* _Problem details_
The whole listing below should be duplicated exactly, with nothing left out.
#### Given data
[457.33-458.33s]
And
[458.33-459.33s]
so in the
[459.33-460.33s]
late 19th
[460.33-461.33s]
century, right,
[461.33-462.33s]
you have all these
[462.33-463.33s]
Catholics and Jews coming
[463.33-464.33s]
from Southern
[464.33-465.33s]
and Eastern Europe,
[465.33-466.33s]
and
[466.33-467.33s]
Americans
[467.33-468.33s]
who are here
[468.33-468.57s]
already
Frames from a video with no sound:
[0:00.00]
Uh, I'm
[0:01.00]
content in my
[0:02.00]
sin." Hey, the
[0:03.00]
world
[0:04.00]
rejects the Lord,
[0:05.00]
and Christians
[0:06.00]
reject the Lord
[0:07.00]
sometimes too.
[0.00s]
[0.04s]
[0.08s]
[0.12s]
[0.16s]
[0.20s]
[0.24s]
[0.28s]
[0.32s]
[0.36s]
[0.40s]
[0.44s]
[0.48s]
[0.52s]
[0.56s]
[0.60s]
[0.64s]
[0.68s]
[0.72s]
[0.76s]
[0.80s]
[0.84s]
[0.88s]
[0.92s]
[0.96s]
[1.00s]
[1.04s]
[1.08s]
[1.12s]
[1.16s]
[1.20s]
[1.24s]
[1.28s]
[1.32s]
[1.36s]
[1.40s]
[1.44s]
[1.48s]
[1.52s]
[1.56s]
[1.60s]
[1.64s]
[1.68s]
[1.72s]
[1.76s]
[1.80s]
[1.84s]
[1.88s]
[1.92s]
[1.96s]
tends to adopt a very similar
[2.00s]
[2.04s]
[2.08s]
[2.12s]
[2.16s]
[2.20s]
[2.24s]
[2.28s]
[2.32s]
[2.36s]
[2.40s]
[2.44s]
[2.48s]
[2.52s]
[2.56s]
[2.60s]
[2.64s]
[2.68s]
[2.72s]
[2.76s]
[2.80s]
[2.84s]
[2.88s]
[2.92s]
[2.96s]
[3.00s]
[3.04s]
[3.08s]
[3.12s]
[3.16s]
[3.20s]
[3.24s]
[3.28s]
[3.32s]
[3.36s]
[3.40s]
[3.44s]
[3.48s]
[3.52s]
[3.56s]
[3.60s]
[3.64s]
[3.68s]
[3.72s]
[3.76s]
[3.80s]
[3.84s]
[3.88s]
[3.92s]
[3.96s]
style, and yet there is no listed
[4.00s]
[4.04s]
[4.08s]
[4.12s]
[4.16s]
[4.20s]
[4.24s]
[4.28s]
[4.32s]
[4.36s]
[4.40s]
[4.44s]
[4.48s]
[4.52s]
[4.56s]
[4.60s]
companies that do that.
########
* _Solution to this problem_
[457.33-458.33s]
And
[458.33-459.33s]
so in the
[459.33-460.33s]
late 19th
[460.33-461.33s]
century, right,
[461.33-462.33s]
you have all these
[462.33-463.33s]
Catholics and Jews coming
[463.33-464.33s]
from Southern
[464.33-465.33s]
and Eastern Europe,
[465.33-466.33s]
and
[466.33-467.33s]
Americans
[467.33-468.33s]
who are here
[468.33-468.57s]
already
Frames from a video with no sound:
[0:00.00]
Uh, I'm
[0:01.00]
content in my
[0:02.00]
sin." Hey, the
[0:03.00]
world
[0:04.00]
rejects the Lord,
[0:05.00]
and Christians
[0:06.00]
reject the Lord
[0:07.00]
sometimes too.
[0.00s]
[0.04s]
[0.08s]
[0.12s]
[0.16s]
[0.20s]
[0.24s]
[0.28s]
[0.32s]
[0.36s]
[0.40s]
[0.44s]
[0.48s]
[0.52s]
[0.56s]
[0.60s]
[0.64s]
[0.68s]
[0.72s]
[0.76s]
[0.80s]
[0.84s]
[0.88s]
[0.92s]
[0.96s]
[1.00s]
[1.04s]
[1.08s]
[1.12s]
[1.16s]
[1.20s]
[1.24s]
[1.28s]
[1.32s]
[1.36s]
[1.40s]
[1.44s]
[1.48s]
[1.52s]
[1.56s]
[1.60s]
[1.64s]
[1.68s]
[1.72s]
[1.76s]
[1.80s]
[1.84s]
[1.88s]
[1.92s]
[1.96s]
tends to adopt a very similar
[2.00s]
[2.04s]
[2.08s]
[2.12s]
[2.16s]
[2.20s]
[2.24s]
[2.28s]
[2.32s]
[2.36s]
[2.40s]
[2.44s]
[2.48s]
[2.52s]
[2.56s]
[2.60s]
[2.64s]
[2.68s]
[2.72s]
[2.76s]
[2.80s]
[2.84s]
[2.88s]
[2.92s]
[2.96s]
[3.00s]
[3.04s]
[3.08s]
[3.12s]
[3.16s]
[3.20s]
[3.24s]
[3.28s]
[3.32s]
[3.36s]
[3.40s]
[3.44s]
[3.48s]
[3.52s]
[3.56s]
[3.60s]
[3.64s]
[3.68s]
[3.72s]
[3.76s]
[3.80s]
[3.84s]
[3.88s]
[3.92s]
[3.96s]
style, and yet there is no listed
[4.00s]
[4.04s]
[4.08s]
[4.12s]
[4.16s]
[4.20s]
[4.24s]
[4.28s]
[4.32s]
[4.36s]
[4.40s]
[4.44s]
[4.48s]
[4.52s]
[4.56s]
[4.60s]
companies that do that.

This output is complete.